Lewontin criticises the conceptual framework of Darwinian evolution as being simplistic in an important aspect, i.e. the absolute segregation of the internal environment of an organism from thee external environment of the world.
In the Darwinian scheme the eternal world sets problems for organisms which must solve them relying on random internal mutations. The outside and inside spheres are not seen as interpenetrating each other. But Lewontin points out that the environment as a concept is meaningful only in the context of life species and that the environment for one species, e.g. an earthworm, is a completely different thing to the environment for another species, e.g. a bird.
In other words, environment consequences for an organism are a consequence of its genes.
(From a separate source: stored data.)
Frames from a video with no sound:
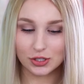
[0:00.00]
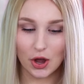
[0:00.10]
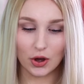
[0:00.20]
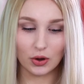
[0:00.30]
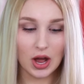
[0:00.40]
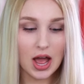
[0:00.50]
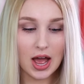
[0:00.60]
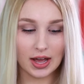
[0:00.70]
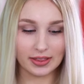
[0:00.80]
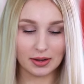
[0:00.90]
So
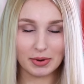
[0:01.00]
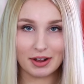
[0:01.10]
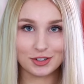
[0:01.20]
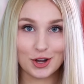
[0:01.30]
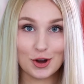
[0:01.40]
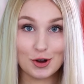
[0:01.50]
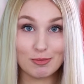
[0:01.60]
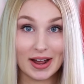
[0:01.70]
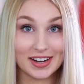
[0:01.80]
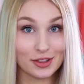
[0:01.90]
I think I'm gonna have to
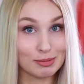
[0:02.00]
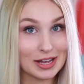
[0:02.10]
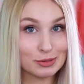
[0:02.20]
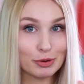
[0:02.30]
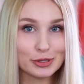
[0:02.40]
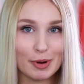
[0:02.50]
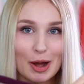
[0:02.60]
go buy another black sports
This complements the already described situation where the information needed to specify an organism is contained not only in its genes, but in the environment.
Organisms are also constantly changing their environment. This has the most radical effect over time. Billions of years ago, our atmosphere contained no oxygen. It now contains 18 per cent oxygen. This transformation was effected by biological life on earth. Mankind is not in any way unique in changing the environment.
The inside of biological organisms and the outside environment are not two sealed compartments that bounce off each other. They each exert more interpenetrating effects on each other. Lewontin would like this to be taken into account in formulating a more complete account of biological evolution.